Saturday, August 23, 2008

Street names

In today's lesson on British life, we will discuss street names. Those in the States are used to a hodge-podge of names borrowed from other countries: street, avenue, road, place, terrace, lane, boulevard, drive, and maybe an occasional courtyard.

In Britain, you have these plus: close, mews, terrace, garden, circus, yard, tower, building, manor, alley, approach, arcade, back, bridge, broadway, causeway, centre, church, churchyard, circle, college, common, corner, cottage, court, crescent, embankment, estate, field, gate, green, grove, heights, mansions, market, meadow, mount, museum, palace, parade, park, passage, pavilion, precinct, promenade, quadrant, rise, roundabout, trading, vale, view, villas, walk, and (my favorite) house.

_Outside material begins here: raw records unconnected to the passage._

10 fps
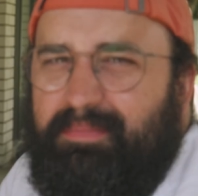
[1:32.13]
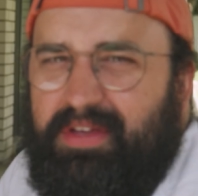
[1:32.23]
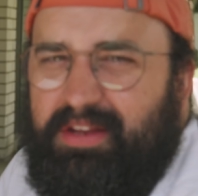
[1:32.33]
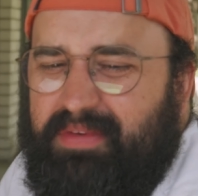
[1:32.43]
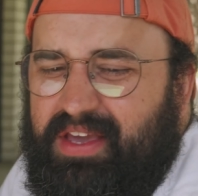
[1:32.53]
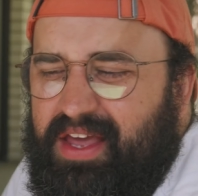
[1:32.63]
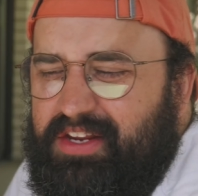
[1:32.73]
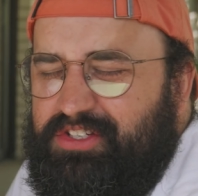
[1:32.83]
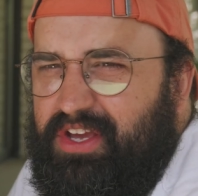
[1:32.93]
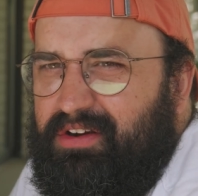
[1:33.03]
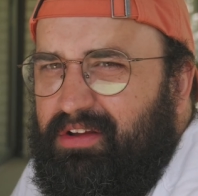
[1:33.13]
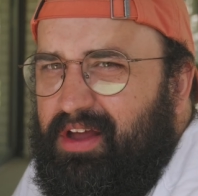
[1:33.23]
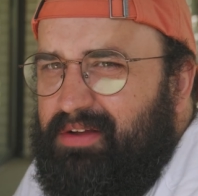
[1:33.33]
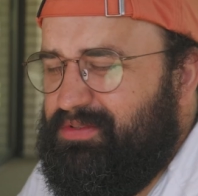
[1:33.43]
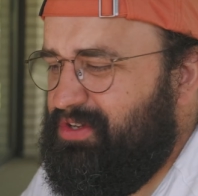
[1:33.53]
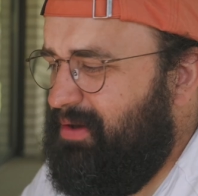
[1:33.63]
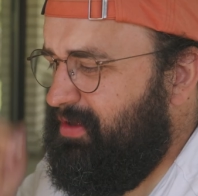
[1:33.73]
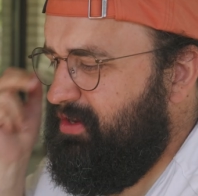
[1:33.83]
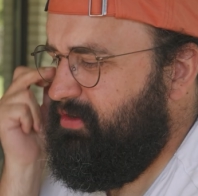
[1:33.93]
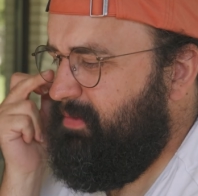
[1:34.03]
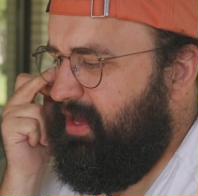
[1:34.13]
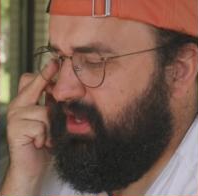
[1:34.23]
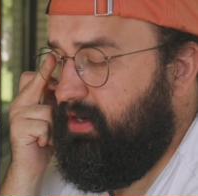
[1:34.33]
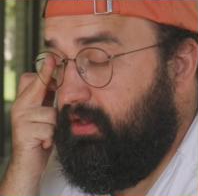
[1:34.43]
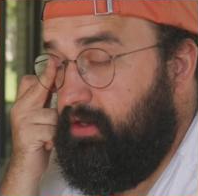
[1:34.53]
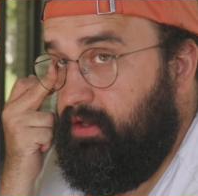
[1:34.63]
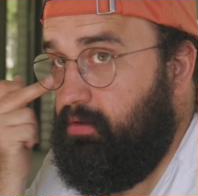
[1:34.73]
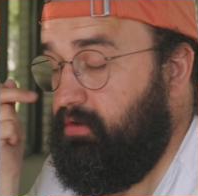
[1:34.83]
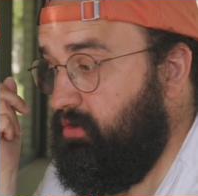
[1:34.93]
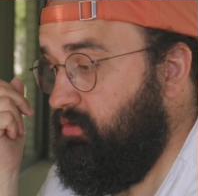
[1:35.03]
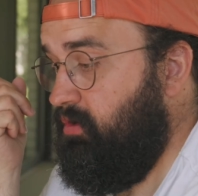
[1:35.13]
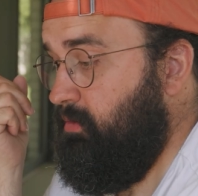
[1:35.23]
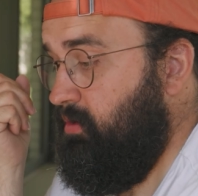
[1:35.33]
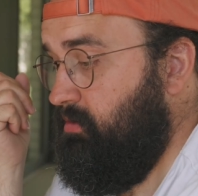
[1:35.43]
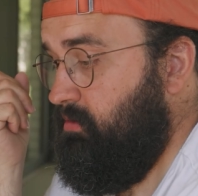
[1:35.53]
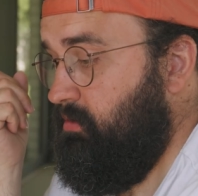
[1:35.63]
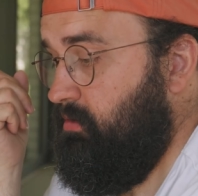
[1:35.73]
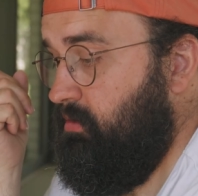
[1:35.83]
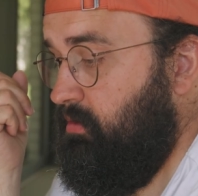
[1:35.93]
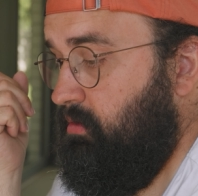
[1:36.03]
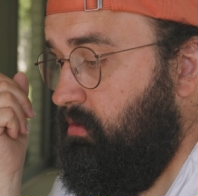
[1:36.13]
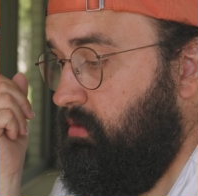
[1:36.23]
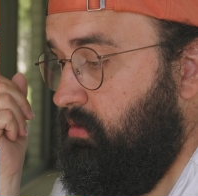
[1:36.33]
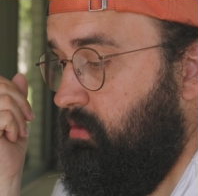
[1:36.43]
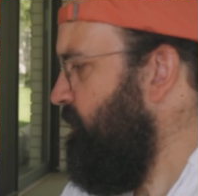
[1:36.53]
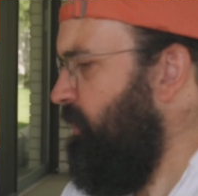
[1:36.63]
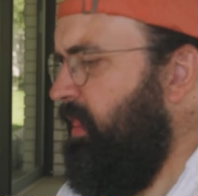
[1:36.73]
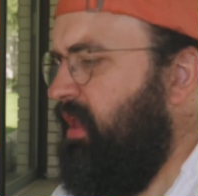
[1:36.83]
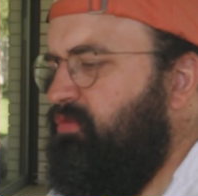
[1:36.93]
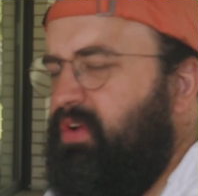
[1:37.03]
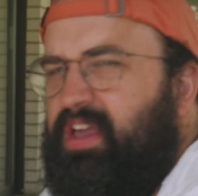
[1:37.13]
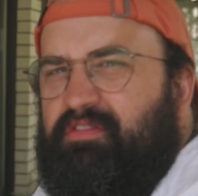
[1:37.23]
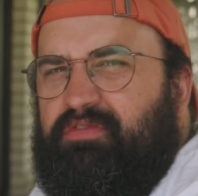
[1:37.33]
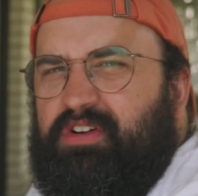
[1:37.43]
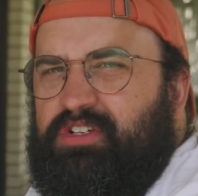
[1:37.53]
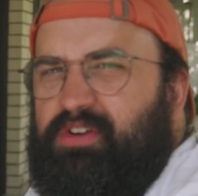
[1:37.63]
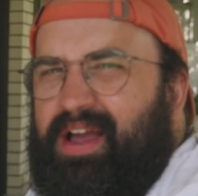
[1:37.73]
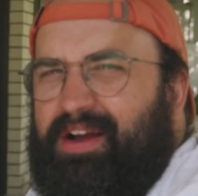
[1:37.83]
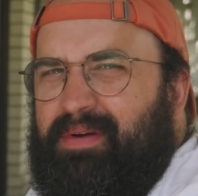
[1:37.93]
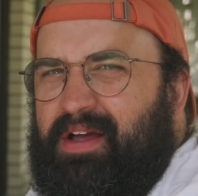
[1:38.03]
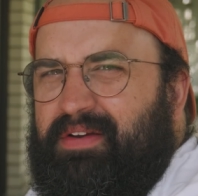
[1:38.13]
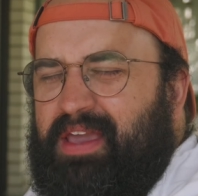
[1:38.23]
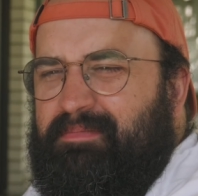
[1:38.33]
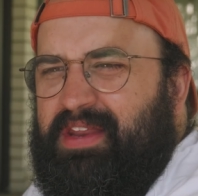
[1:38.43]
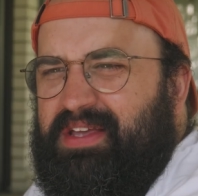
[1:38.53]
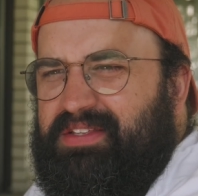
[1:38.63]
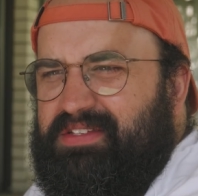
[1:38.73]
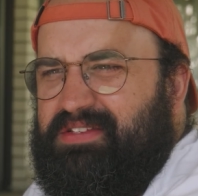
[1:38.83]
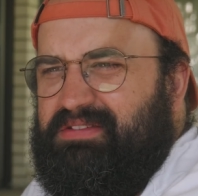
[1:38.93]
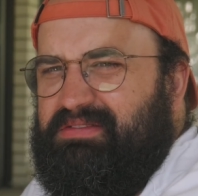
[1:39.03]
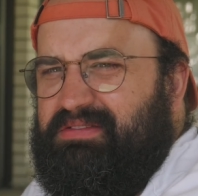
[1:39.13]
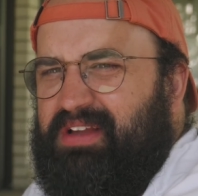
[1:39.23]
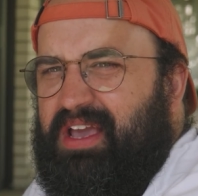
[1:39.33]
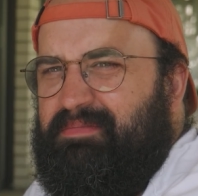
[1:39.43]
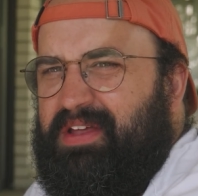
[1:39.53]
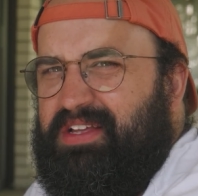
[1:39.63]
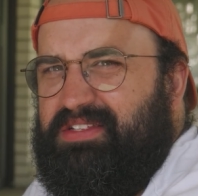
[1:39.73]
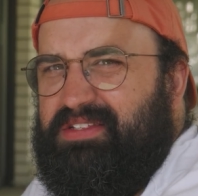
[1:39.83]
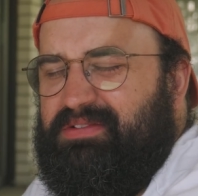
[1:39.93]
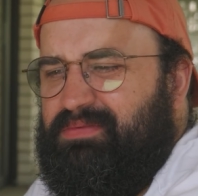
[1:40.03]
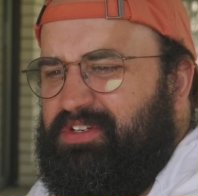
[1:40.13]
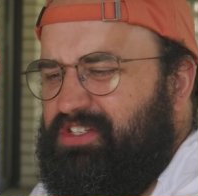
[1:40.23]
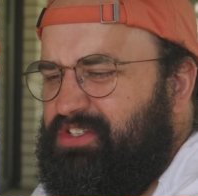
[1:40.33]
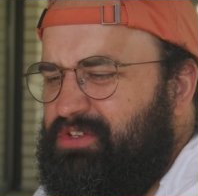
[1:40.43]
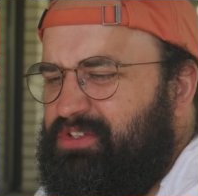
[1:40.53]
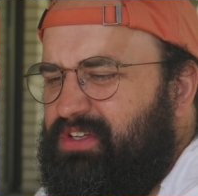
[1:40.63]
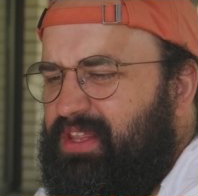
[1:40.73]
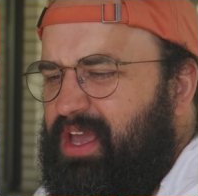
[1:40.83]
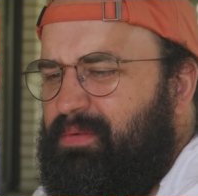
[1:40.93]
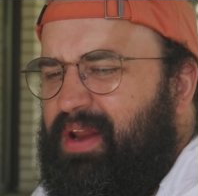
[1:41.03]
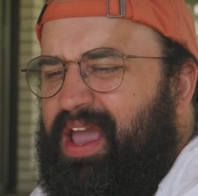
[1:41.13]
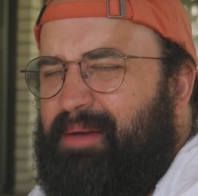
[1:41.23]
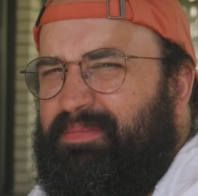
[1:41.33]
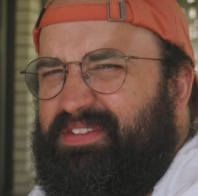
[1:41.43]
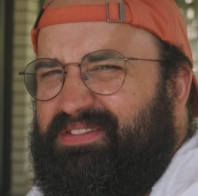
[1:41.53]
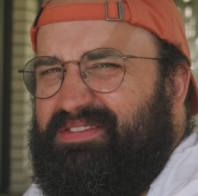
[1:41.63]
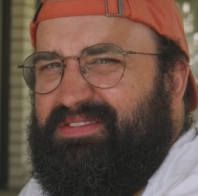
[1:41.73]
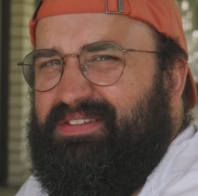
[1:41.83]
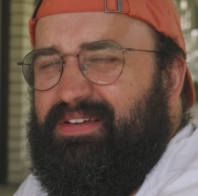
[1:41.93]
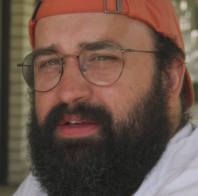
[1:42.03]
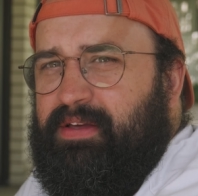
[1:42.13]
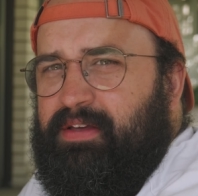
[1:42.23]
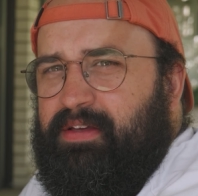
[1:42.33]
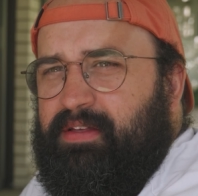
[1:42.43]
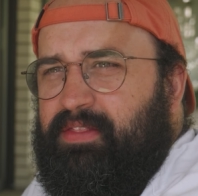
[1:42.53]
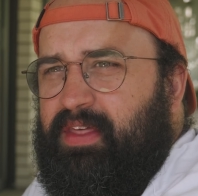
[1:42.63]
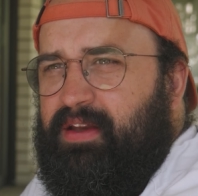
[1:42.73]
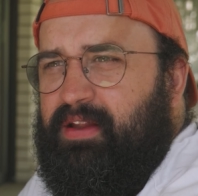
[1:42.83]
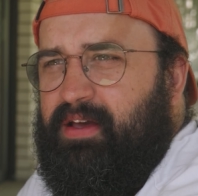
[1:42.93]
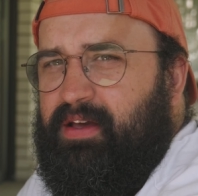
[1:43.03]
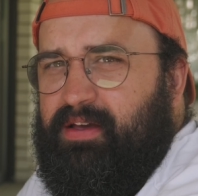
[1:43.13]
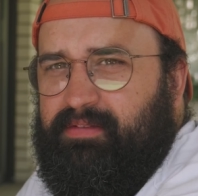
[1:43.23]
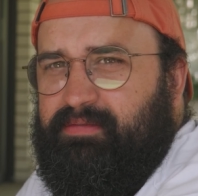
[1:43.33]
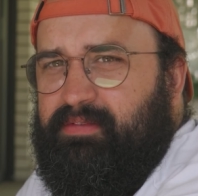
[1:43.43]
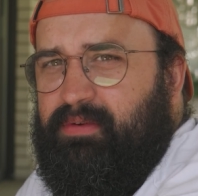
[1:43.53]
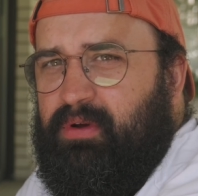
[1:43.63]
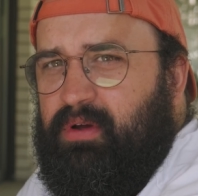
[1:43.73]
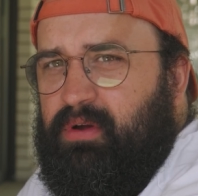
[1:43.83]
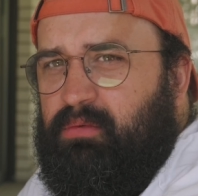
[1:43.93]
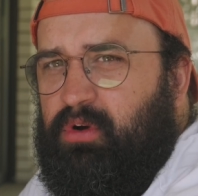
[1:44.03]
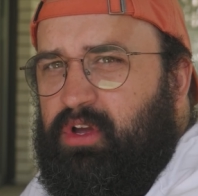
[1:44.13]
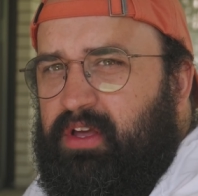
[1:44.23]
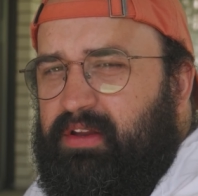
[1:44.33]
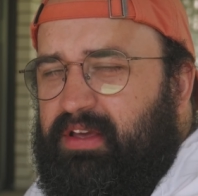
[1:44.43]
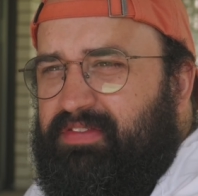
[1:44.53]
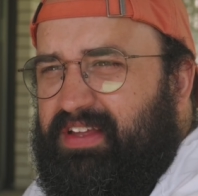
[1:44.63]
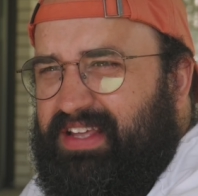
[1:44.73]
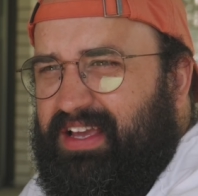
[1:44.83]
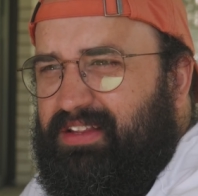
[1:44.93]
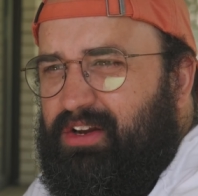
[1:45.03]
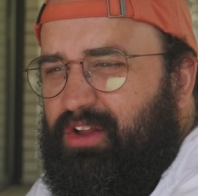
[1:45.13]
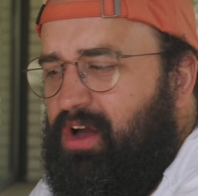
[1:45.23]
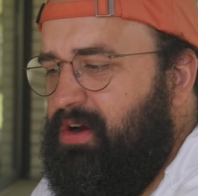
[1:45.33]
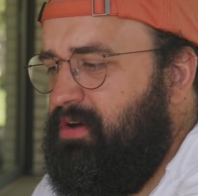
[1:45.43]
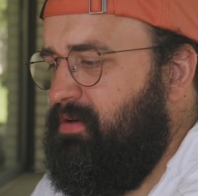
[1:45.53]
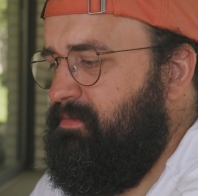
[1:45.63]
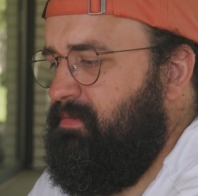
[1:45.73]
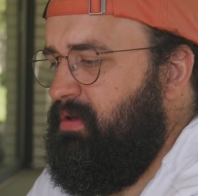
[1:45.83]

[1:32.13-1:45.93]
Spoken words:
And I'm gonna be kind of gentle on them, so I'm gonna do my heat a little lower than normal. If we hit first crack around 8 minutes, 9 minutes, which is usually like when it happens, then we're good. If they take a little longer,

Of course, keep in mind that when the street name changes every three blocks, you need a lot of names.

Previously, I mentioned that in London they number the houses up one side of the street and down the other, rather than odds-and-evens like, oh, almost everybody else in the world. I should also mention they also name every street in the area with the same name, changing only the suffix, so directions like this are not uncommon: "Take Fortis Green Road, turn left on Fortis Green, and left again on Fortis Green Avenue."

But wait, it gets worse. Today I needed to go to 73 Courtfield Gardens, and discovered that could be on any one of five different streets! ("Courtfield Gardens" is in red, Courtfield Road is in yellow.)

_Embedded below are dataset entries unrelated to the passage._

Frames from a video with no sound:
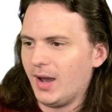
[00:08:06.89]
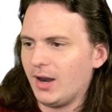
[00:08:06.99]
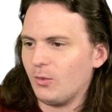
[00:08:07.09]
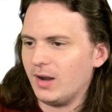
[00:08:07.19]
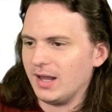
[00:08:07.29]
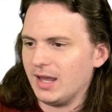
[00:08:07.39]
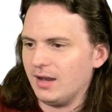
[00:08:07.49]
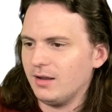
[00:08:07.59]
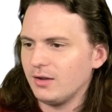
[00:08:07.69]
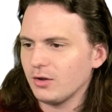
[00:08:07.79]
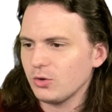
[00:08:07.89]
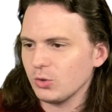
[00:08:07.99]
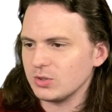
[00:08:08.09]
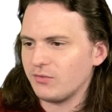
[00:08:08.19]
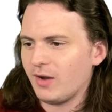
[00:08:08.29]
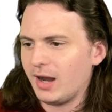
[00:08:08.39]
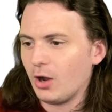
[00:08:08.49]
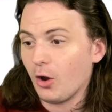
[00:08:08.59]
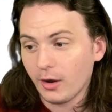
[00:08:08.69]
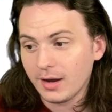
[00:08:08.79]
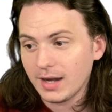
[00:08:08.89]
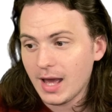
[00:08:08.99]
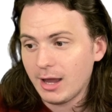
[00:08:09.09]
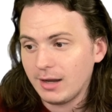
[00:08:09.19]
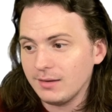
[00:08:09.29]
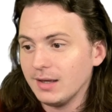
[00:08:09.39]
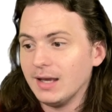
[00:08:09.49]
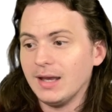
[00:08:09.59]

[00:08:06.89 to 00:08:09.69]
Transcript: I don't want to get crucified. Arcanine,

Not to be outdone, just a few blocks away, Bramham Gardens (in red) took four different streets, and one of those streets is "shared" with Bolton Gardens (in yellow). That is, the streets on the north side are Bramham Gardens and the houses on the south side are Bolton Gardens!

But oh, my friend, if it were only so simple, because some houses just opt out of this whole scheme altogether. So at the corner of Earl's Court Road and Bramham Gardens (north) and Bolton Gardens (south) is a building with two entrances -- the one on Earl's Court Road is "3 The Mansions" and the one on Bramham Gardens is "4 The Mansions."

(Where "The Mansions" came from is anybody's guess.)

So if you wonder why London has such a complicated postal code -- 5 or 6 alphanumeric characters, such as SW59FE (mine) -- it is because the address is pretty much meaningless. And I suspect that the real reason Britons eventually lost their empire is that they became too afraid to venture out, for fear of never finding their home again.